- [Activity] For the entries below, print exactly the lines between the line holding "[1037.60-1038.67s]" and the line holding "[1048.27-1049.34s]", inclusive, and nothing else.
:: Dataset records ::
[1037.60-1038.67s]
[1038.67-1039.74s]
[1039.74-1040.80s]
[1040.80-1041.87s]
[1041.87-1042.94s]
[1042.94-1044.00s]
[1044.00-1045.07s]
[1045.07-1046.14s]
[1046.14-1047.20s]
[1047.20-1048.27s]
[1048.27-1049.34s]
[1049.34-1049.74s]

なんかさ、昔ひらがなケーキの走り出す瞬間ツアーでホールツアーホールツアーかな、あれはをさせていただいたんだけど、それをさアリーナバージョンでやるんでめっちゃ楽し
:::
:: Dataset records ::
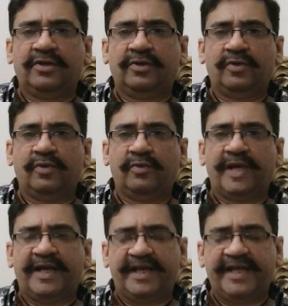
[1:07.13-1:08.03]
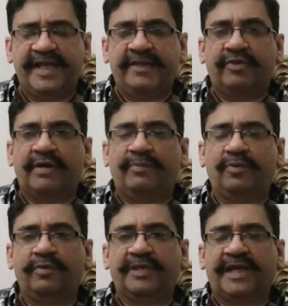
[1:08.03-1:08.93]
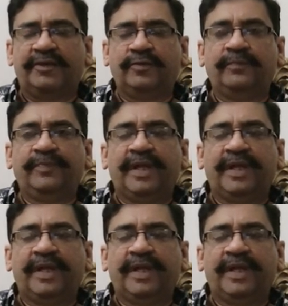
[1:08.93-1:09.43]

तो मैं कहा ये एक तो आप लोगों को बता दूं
:::
:: Dataset records ::
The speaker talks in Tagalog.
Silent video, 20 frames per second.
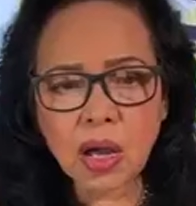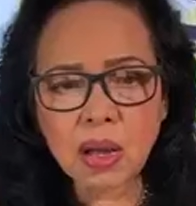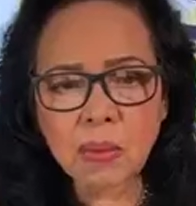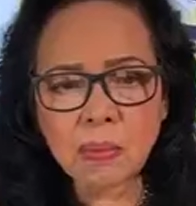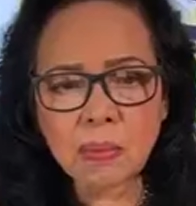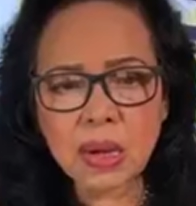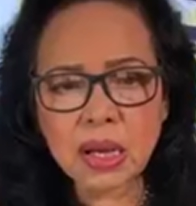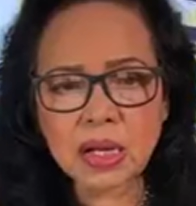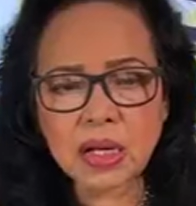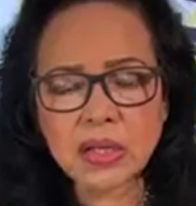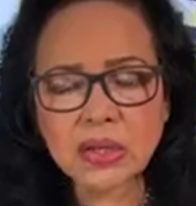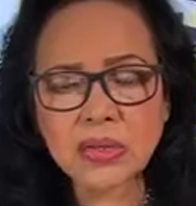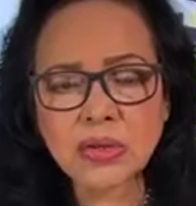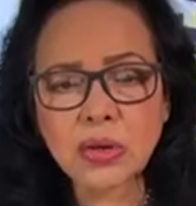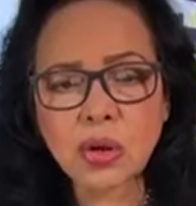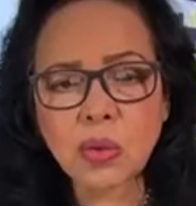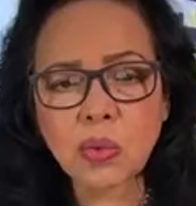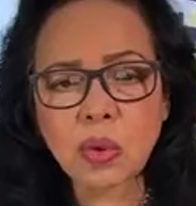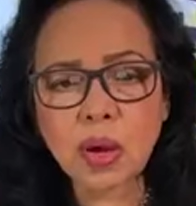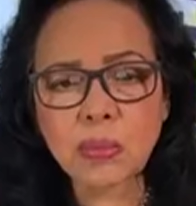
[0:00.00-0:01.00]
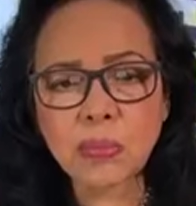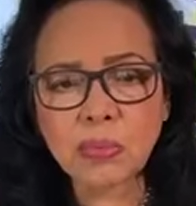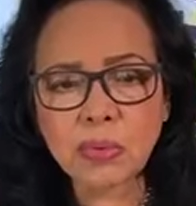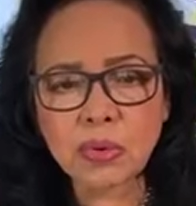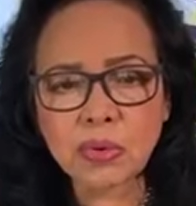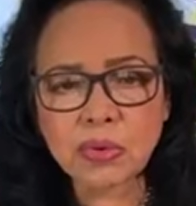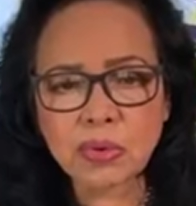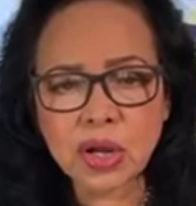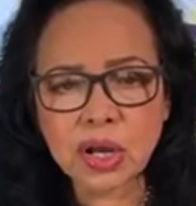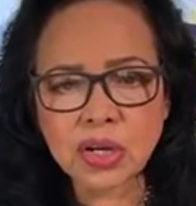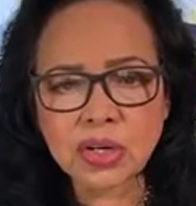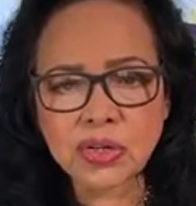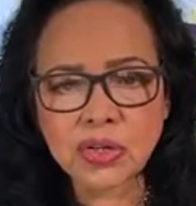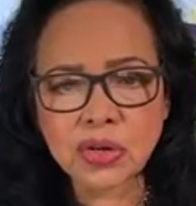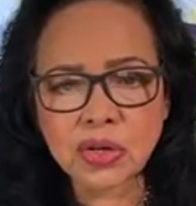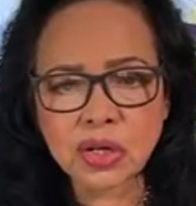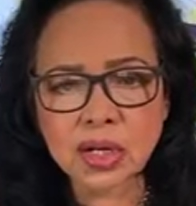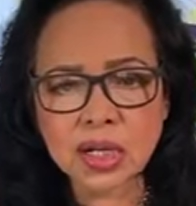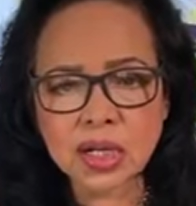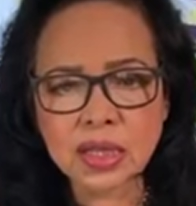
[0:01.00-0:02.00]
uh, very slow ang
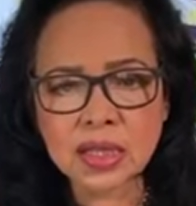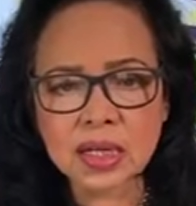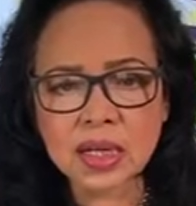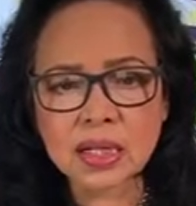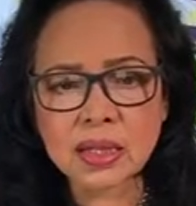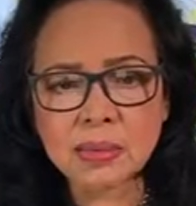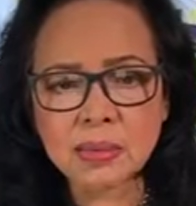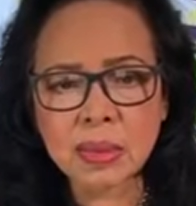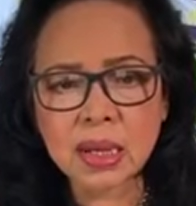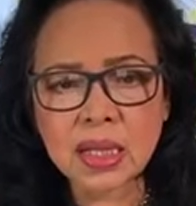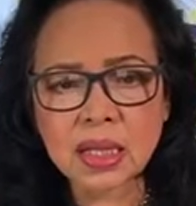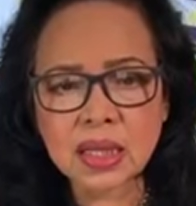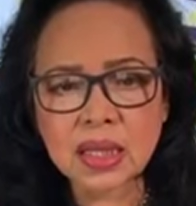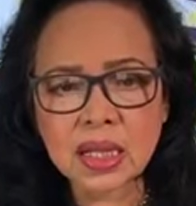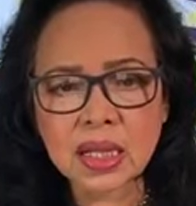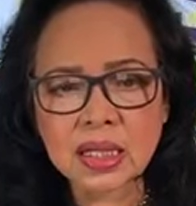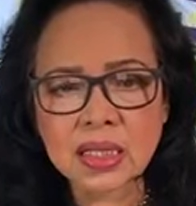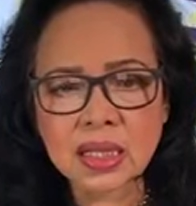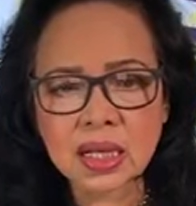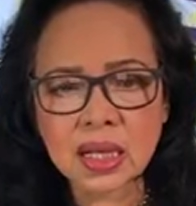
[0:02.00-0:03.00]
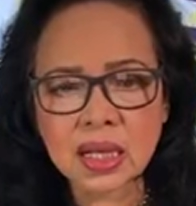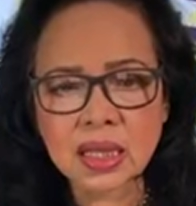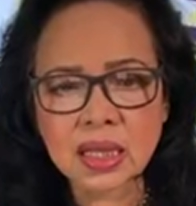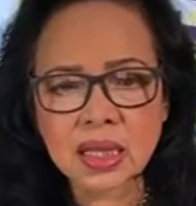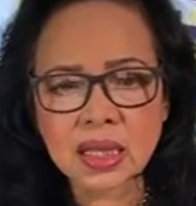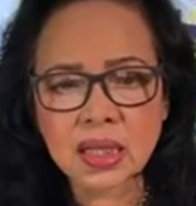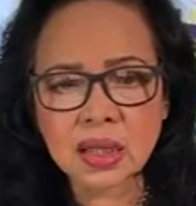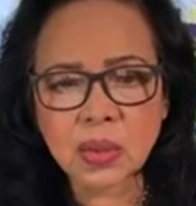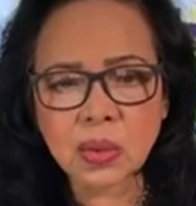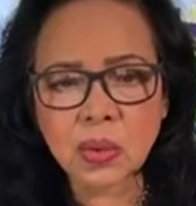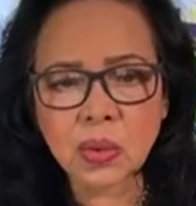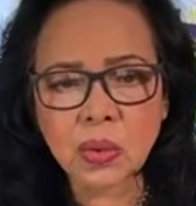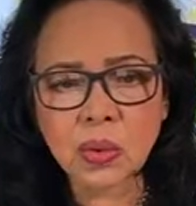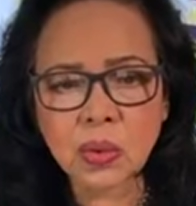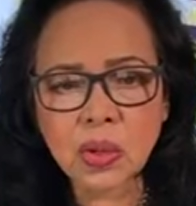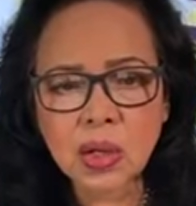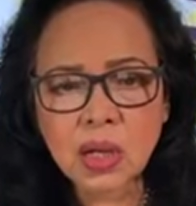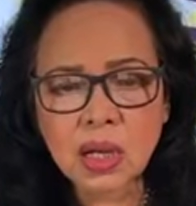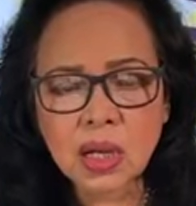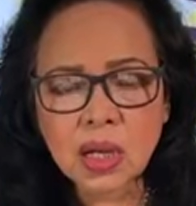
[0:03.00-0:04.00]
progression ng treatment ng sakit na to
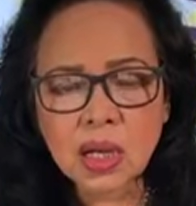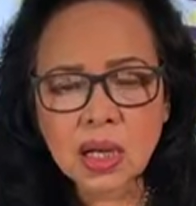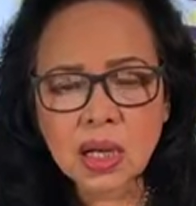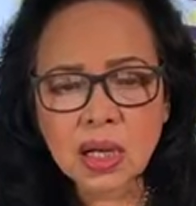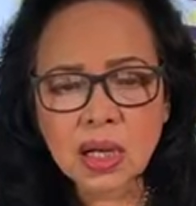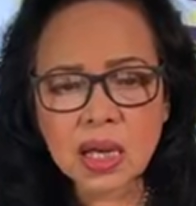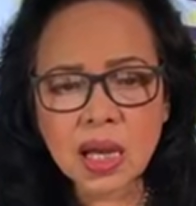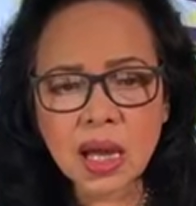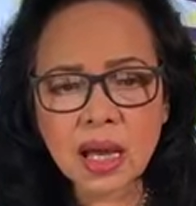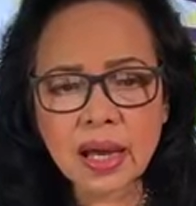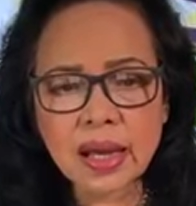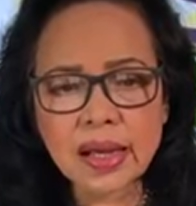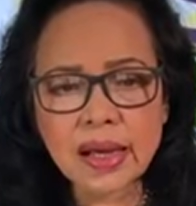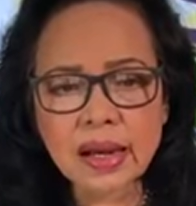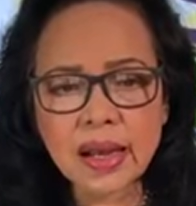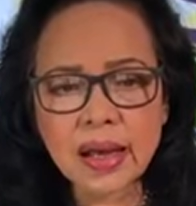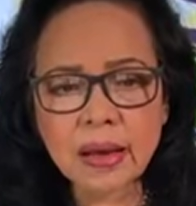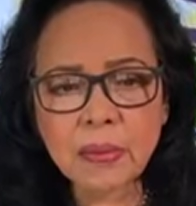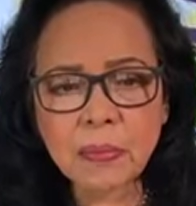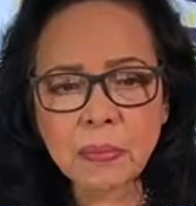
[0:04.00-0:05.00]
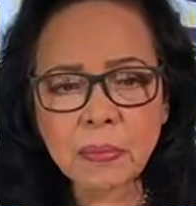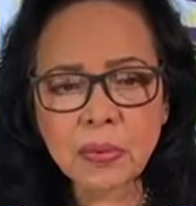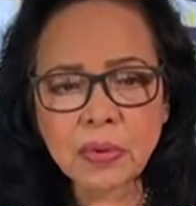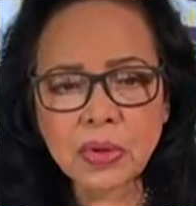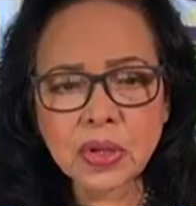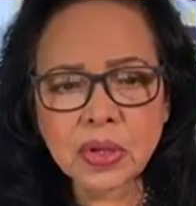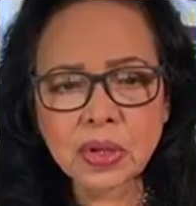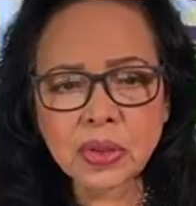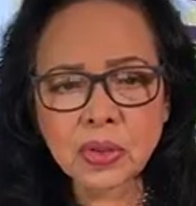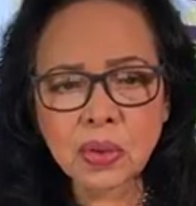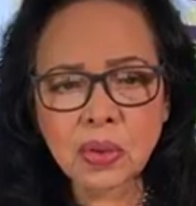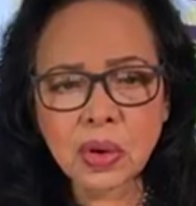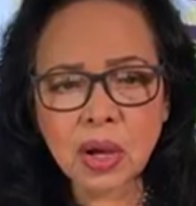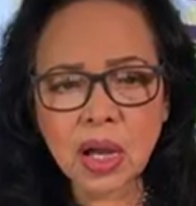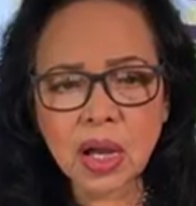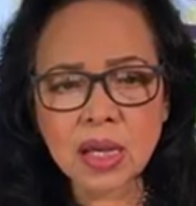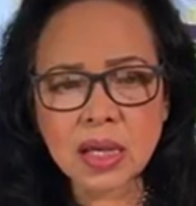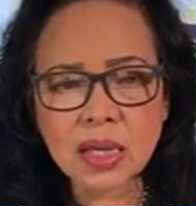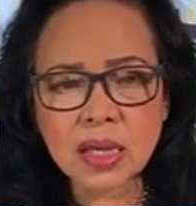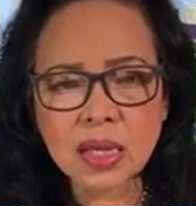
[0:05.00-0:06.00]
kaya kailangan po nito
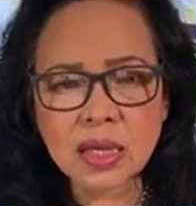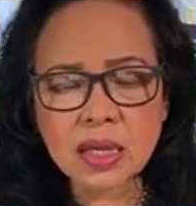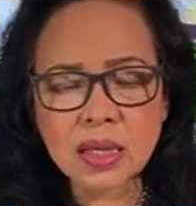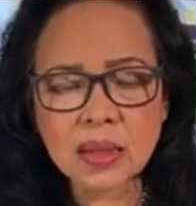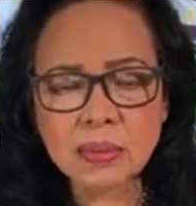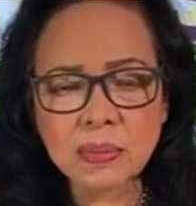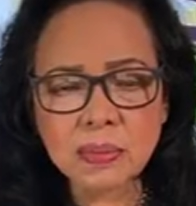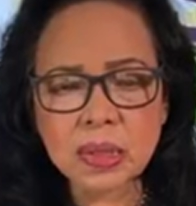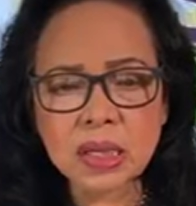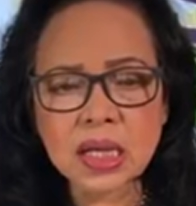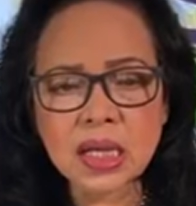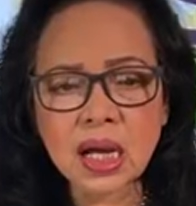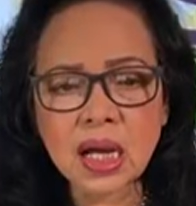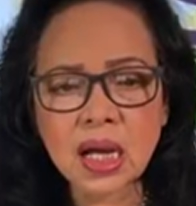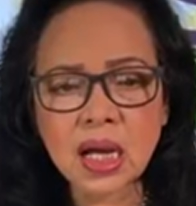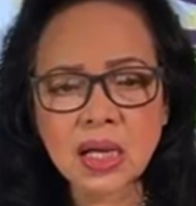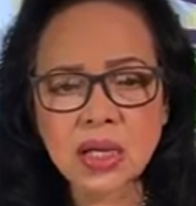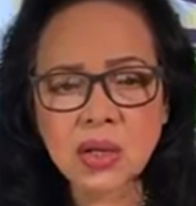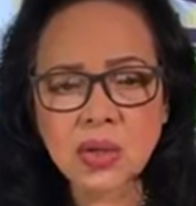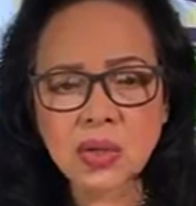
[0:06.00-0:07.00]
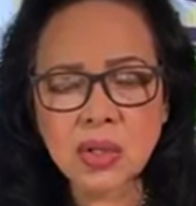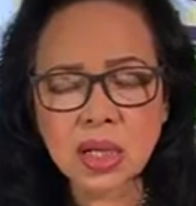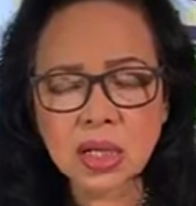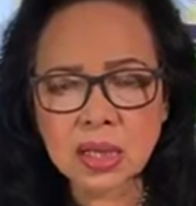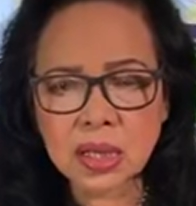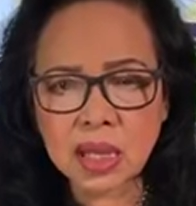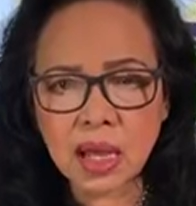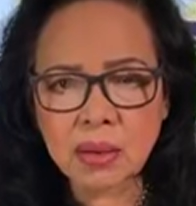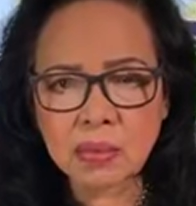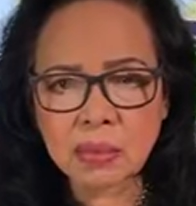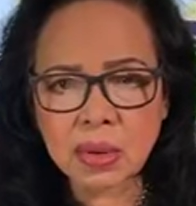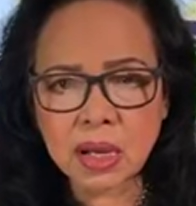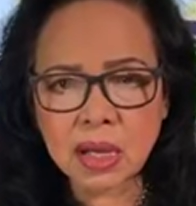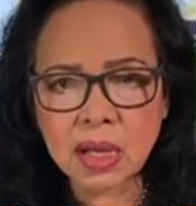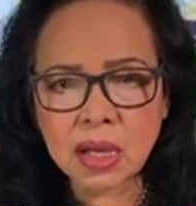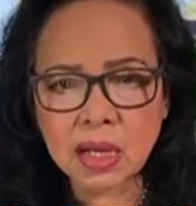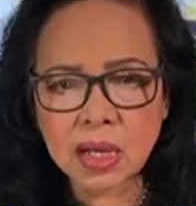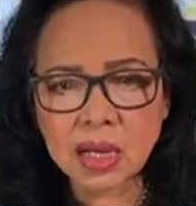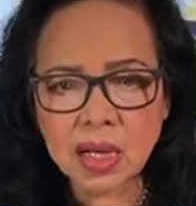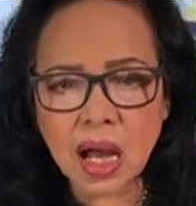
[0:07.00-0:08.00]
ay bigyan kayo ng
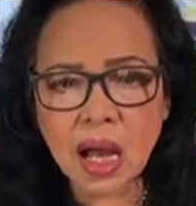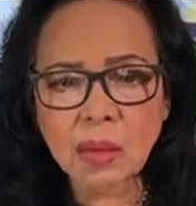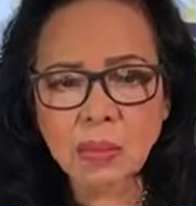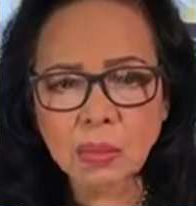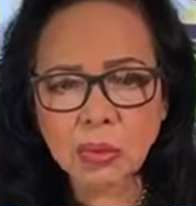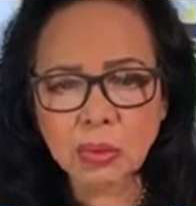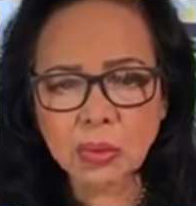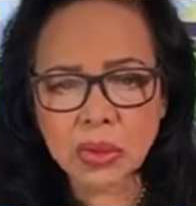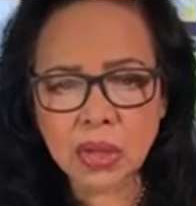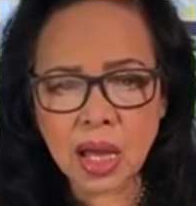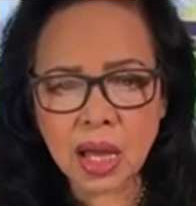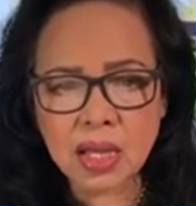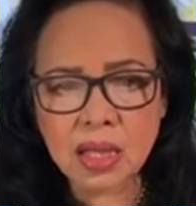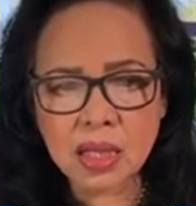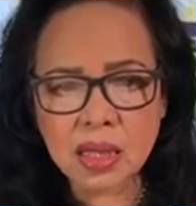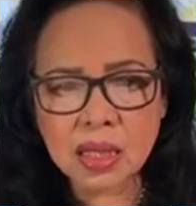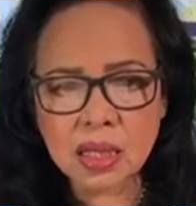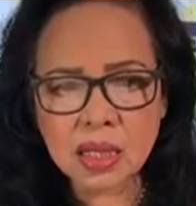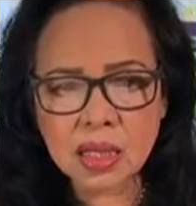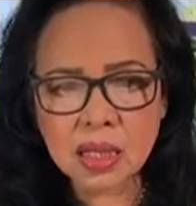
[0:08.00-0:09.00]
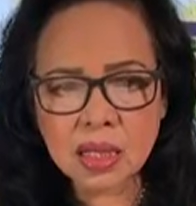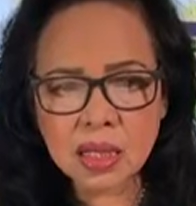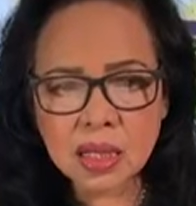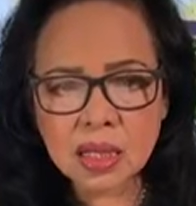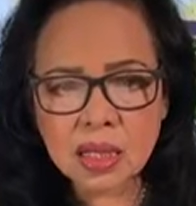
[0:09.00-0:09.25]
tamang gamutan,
:::
- [Task output]
[1037.60-1038.67s]
[1038.67-1039.74s]
[1039.74-1040.80s]
[1040.80-1041.87s]
[1041.87-1042.94s]
[1042.94-1044.00s]
[1044.00-1045.07s]
[1045.07-1046.14s]
[1046.14-1047.20s]
[1047.20-1048.27s]
[1048.27-1049.34s]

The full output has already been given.